Every client I have ever represented, understandably wants to know… ”How much is my case worth?” Just as a house is worth what a reasonable buyer and seller says it is, the value of a personal injury is the amount a decision maker (judge, jury or arbitrator) says it. Here are 5 key factors impacting personal injury value include:
1. Who is the plaintiff?
-Decision makers are more likely to help:
a. “Helpers” – nurses, teachers, firemen, clergy
b. “The Vulnerable”- children, elderly, disabled
c. “The Responsible”- Persons who have led responsible lives
d. “Someone like them”– Because, “it could happen to me.”

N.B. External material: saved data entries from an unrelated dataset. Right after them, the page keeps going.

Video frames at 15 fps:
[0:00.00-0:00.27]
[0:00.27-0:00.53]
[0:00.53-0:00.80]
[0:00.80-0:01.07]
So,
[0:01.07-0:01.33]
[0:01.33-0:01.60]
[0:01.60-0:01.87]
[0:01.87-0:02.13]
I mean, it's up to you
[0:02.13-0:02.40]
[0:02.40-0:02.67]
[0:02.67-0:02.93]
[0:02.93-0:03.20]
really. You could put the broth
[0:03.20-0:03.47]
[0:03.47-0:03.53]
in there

e. “The Deserving” – The money will pay for a good cause to redress a significant harm
2. The harm caused by defendant’s choices
Decision makers consciously or unconsciously, evaluate the defendant. But there is a catch. Oregon law generally prohibits evidence or discussion of insurance at trial. Because insurance is not mentioned at trial some jurors mistakenly assume the defendant will pay any award out of his or he pocket. In reality, insurers, never seen or heard from at trial, will most probably pay the damage award, no the defendant.

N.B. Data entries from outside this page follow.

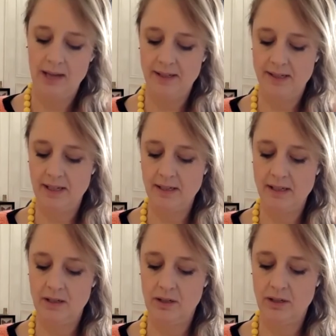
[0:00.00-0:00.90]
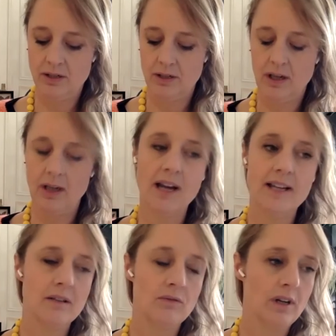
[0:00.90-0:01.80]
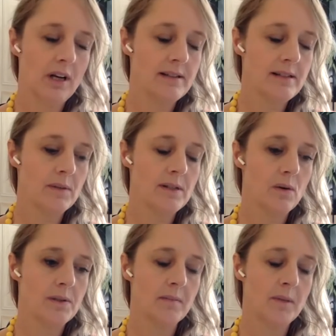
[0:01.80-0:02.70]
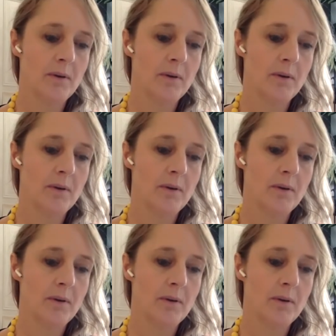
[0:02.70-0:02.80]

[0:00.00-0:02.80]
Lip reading: there's things that you can do. Like I didn't realize it was causing me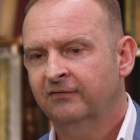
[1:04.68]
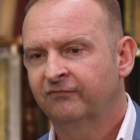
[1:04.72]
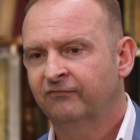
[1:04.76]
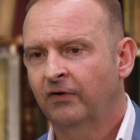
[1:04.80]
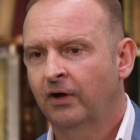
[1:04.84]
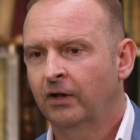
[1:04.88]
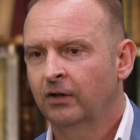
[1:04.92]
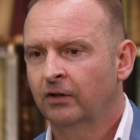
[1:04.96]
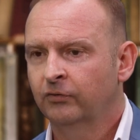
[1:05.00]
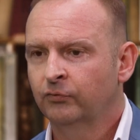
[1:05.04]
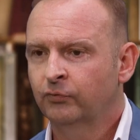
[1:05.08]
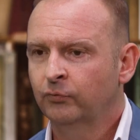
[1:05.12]
had
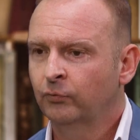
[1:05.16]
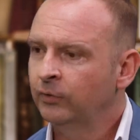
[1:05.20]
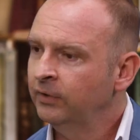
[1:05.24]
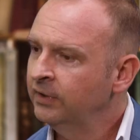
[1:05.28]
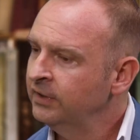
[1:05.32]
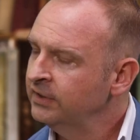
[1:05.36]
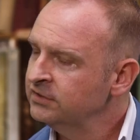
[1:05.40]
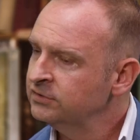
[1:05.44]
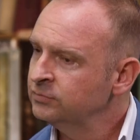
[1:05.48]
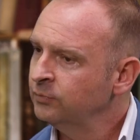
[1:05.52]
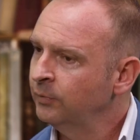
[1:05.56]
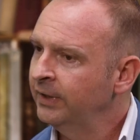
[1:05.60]

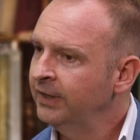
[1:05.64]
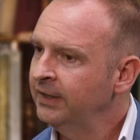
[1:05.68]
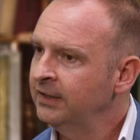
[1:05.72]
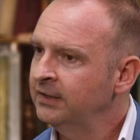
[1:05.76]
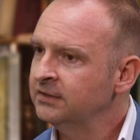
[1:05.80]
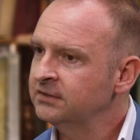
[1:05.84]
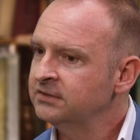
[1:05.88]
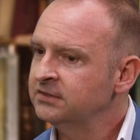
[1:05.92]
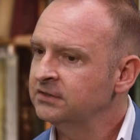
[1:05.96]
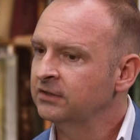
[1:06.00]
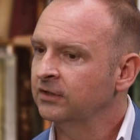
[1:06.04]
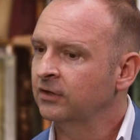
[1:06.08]
followed his way
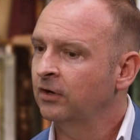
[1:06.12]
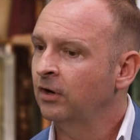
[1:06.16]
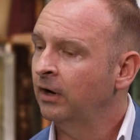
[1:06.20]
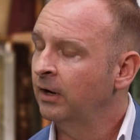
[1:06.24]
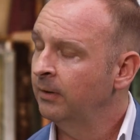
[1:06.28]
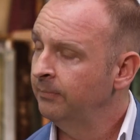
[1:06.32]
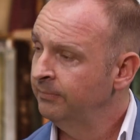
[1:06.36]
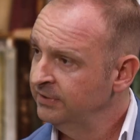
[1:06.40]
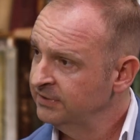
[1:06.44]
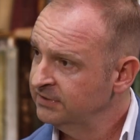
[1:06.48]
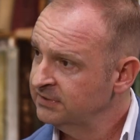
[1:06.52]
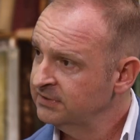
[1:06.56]
into the
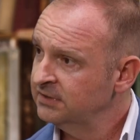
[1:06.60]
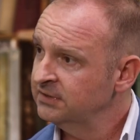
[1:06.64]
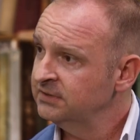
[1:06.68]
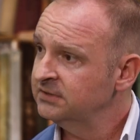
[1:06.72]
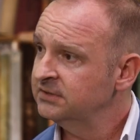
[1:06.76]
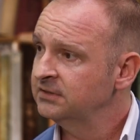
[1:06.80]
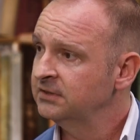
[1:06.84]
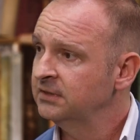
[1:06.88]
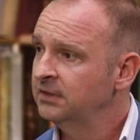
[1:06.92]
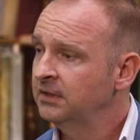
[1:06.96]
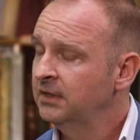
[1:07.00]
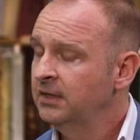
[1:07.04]
car
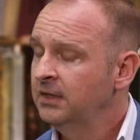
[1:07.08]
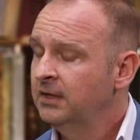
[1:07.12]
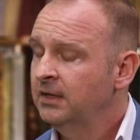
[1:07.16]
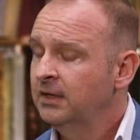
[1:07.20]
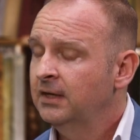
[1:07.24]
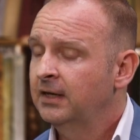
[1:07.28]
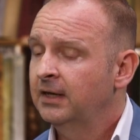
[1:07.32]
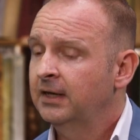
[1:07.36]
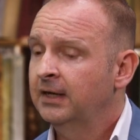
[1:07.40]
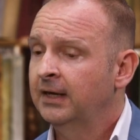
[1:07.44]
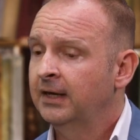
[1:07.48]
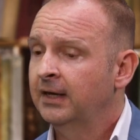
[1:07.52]
business,
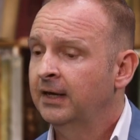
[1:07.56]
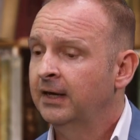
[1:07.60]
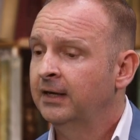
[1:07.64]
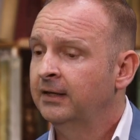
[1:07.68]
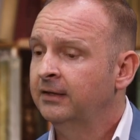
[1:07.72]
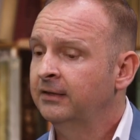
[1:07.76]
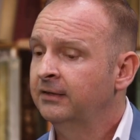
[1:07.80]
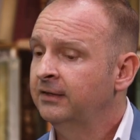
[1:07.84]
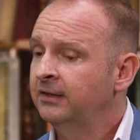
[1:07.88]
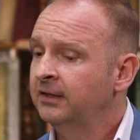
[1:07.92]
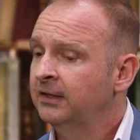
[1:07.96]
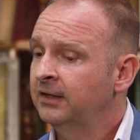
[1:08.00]

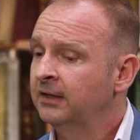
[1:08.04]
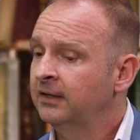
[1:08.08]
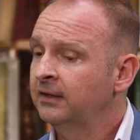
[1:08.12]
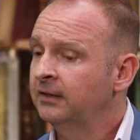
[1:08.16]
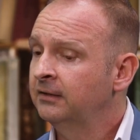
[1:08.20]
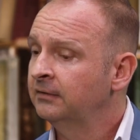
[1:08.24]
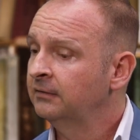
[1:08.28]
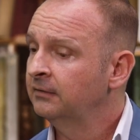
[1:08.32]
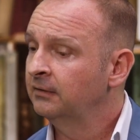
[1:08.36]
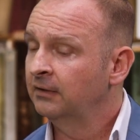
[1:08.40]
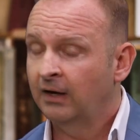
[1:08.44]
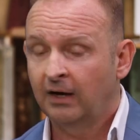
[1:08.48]
and
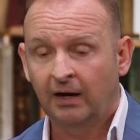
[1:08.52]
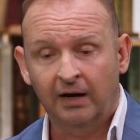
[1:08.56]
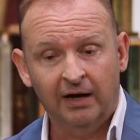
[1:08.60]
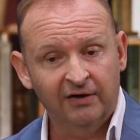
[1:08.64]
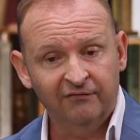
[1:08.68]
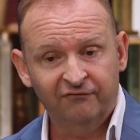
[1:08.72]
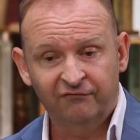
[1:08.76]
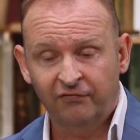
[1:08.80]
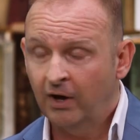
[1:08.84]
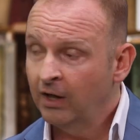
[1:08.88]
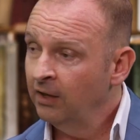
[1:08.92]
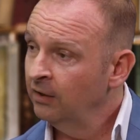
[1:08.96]
then
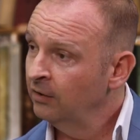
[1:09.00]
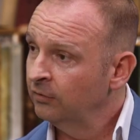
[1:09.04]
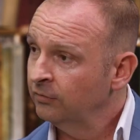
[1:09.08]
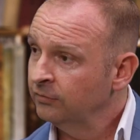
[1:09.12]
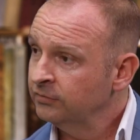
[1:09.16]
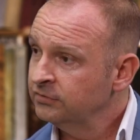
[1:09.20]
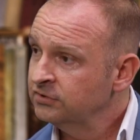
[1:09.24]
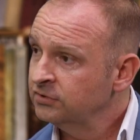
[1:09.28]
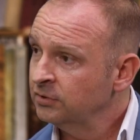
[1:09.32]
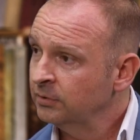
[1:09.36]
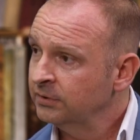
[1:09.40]
I followed.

Insurance lawyers may attempt to capitalize on this charade. Plaintiff lawyers, by contrast, focus attention toward:
• Each bad decision defendant chose to make;
• The harms defendant’ bad decisions caused;
• The decision makers moral obligation to right the wrong and prevent future harm; and,
• The worthwhile purpose of a large award
3. When are we?
The value of money changes over time. In the 1990s when the economy was zooming and 401k skyrocketed. During this period, a dollar was worth less than after the great recession of 2008 when unemployment was high and homeowners were underwater. Juries typically award less in hard times.
Also, during the last 20 years America has been at war. Generally speaking, decision makers are less sympathetic of personal injury claims when some family members of jurors have been shot at or even killed during combat.
4. Who is on the jury?
Jurors are people with biases, prejudices, wants and needs. Even though lawyers are able to strike some jurors from serving, ultimately who is selected on the jury is subject to a great degree of chance. Potential jurors who are leaders should be watched closely during jury selection since such jurors may influence others.
5. Who are the lawyers?
Of the 5 key factors, who is the lawyer is the least important. Lawyers are viewed with great skepticism by decision makers, particularly, jurors. Thus, an effective lawyer will be absolutely credible, totally beyond approach and 100% honest. Decision makers appreciate and reward candor. Retaining a lawyer willing and able to go the distance is required. Juries never hear cases lawyers are not willing to try. And, insurers don’t offer fair value if they see no possibility of a significant award.